Written for Daily Hive by Emma Spears
It’s a stressful world out there.
As modern humans we are burdened by the pressures of socializing, work deadlines, and showering daily. How’s a person to deal? Get ready to engage in some serious self-care-ijuana with this ultimate hot box how-to.
Safety is key whilst you burn one down — the “one” in this case being a tightly rolled joint, as opposed to your place of residence. Candles provide an excellent source of mood lighting, but they are also a major fire hazard; use those battery-operated tealights instead. They are plentiful and hella cheap online or at your local dollar store, allowing one to bask in blissful inattentiveness unhindered by the shackles of personal accountability or common sense.
The best ambiance is not giving a fuck!
Seating is the most important factor for ultimate shower comfort and longevity. Even if you’re not bougie enough to have a built-in bench, that does not mean you have to stand in the shower like a peasant. Time to furniture-up! Try geriatric models, outdoor furniture, or even a full-on chaise lounge!
The mari-spa-na experience is greatly enhanced with the playing of sweet tunes. Invest in an inexpensive shower speaker or throw caution to the wind and bring your phone in with you (sandwich bag it?).
Regardless of the option you choose, an in-shower music solution is imperative as nothing harshes one’s mellow more than having to awkwardly lean out of a warm, fragrant steam cocoon to switch up the track.
Placement is everything! Adjust the stream of water so that it hits you from the chest down. This will keep you basking in sweet, sweet warmth and give you plenty of space to maneuver your smokeables without the threat of major water damage.
Get yourself a suction shelf. Affix it to the wall in a place that is well out of the water stream, and outfit it with an ashtray, a small towel or washcloth to dry your hands, and an extra lighter.
Make sure to roll or pack your bowl before you get under the water. Don’t bring any weed into the shower that you don’t intend to smoke in there; even a small amount of humidity can dank up your herb in an undesirable way.
If you are planning to smoke more than one blunt or joint, stick the extras in a sandwich bag (AKA your DIY phone case) on your new shelf until you’re ready to spark ‘em. If you’re smoking bowls, pre-grind an adequate amount and keep it in a prescription pill bottle or film container (‘memba those?) prior to re-packing to keep it safe and dry.

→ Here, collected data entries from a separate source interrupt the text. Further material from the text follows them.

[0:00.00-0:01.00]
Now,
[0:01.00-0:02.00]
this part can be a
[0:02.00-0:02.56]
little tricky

There is a time and a place for vaping – most times and places, actually – but this is not among them. Leave your vaporizer out of this one, unless cursing at a bag full of dry rice containing your dead-AF vape pen is your idea of a fun time. A disposable vape on its last legs could be a viable alternative but still not the best.

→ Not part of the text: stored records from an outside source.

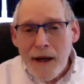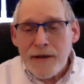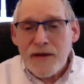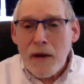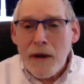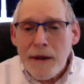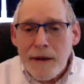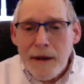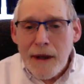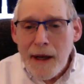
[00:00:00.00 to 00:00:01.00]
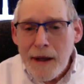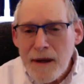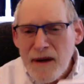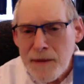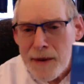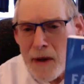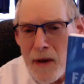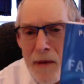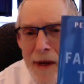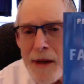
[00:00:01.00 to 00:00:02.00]
I saw a
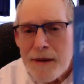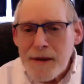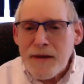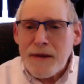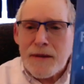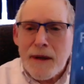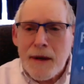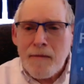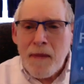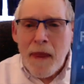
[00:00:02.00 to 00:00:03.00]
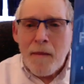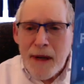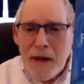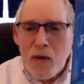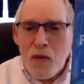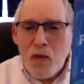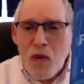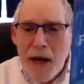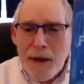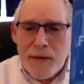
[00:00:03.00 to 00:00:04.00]
video. This is Peter
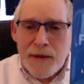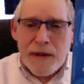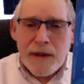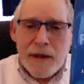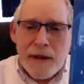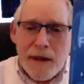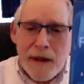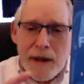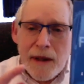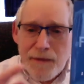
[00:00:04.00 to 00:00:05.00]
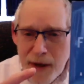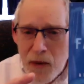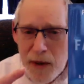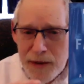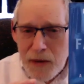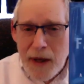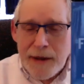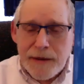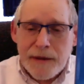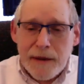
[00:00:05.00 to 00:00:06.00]
Wadham's A Farewell to
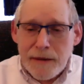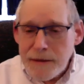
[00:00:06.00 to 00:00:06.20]
Ice,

Glassware (bongs/pipes) can get slippery and break, although there is something a propos about doing rips in a glass shower stall. If you’re really committed to showering with your bong, wrapping something textured around the neck (duct tape, coarse twine, etc.) can reduce the chance of slippage, albeit at the expense of aesthetics.
Enter the main contender: the marijuana cigarette. Those clear cellulose papers hold up to minor splashes and can be a little more water resistant than, say, your standard OCB. If it’s real resilience you seek, however, a blunt wrap might be your best option. (Tip: to prevent the humidity from weakening the glue and unravelling the wrap, seal the seam with a little honey after it’s rolled. Effective and delicious!)
There are a growing number of infused shampoos and body washes, but post-shower CBD rubs or patches for your aches and pains will likely be more effective as they won’t get washed away.
If you want your toiletries to remain en theme give yourself a satisfying scrub-down with an ultra-exfoliating hemp body mitt.
For a truly luxurious experience, try chilling with a face mask or some deep conditioner in your hair while you smoke. Multitasking!
Every surface of your shower ended up covered in a fine layer of ash? If you’re feeling particularly motivated, a quick rinse with warm water should take care of things. If you are feeling particularly unmotivated, bump the furnace up a few degrees and pretend you’re vacationing in Pompeii. Problem solved!
Whatever you do, make sure to turn on the bathroom fan and empty your ashtray at the end of every sesh, otherwise you’ll risk your towels smelling like Willie Nelson’s compost heap. \
If you’ve aired everything out and find that your linens still reek of chron, throw ’em in the washing machine (or sink) with a cup or two of white vinegar, let them soak for an hour or so, rinse, toss in the dryer and you’re good to go.
Lingering smoke in the air can be dealt with using classic air freshener or incense. Just be mindful of what scent you choose, or you’ll end up with the apartment equivalent of stoned middle-schoolers dousing themselves with Calgon Hawaiian Ginger body spray post-toke and thinking they’re slick.
Now that’s you practiced proper high-giene you should be feeling chill, happy, clean, and mellow as all hell. Make yourself a snack, put your feet up, and congratulate yourself on prioritizing the most important person in your life: you!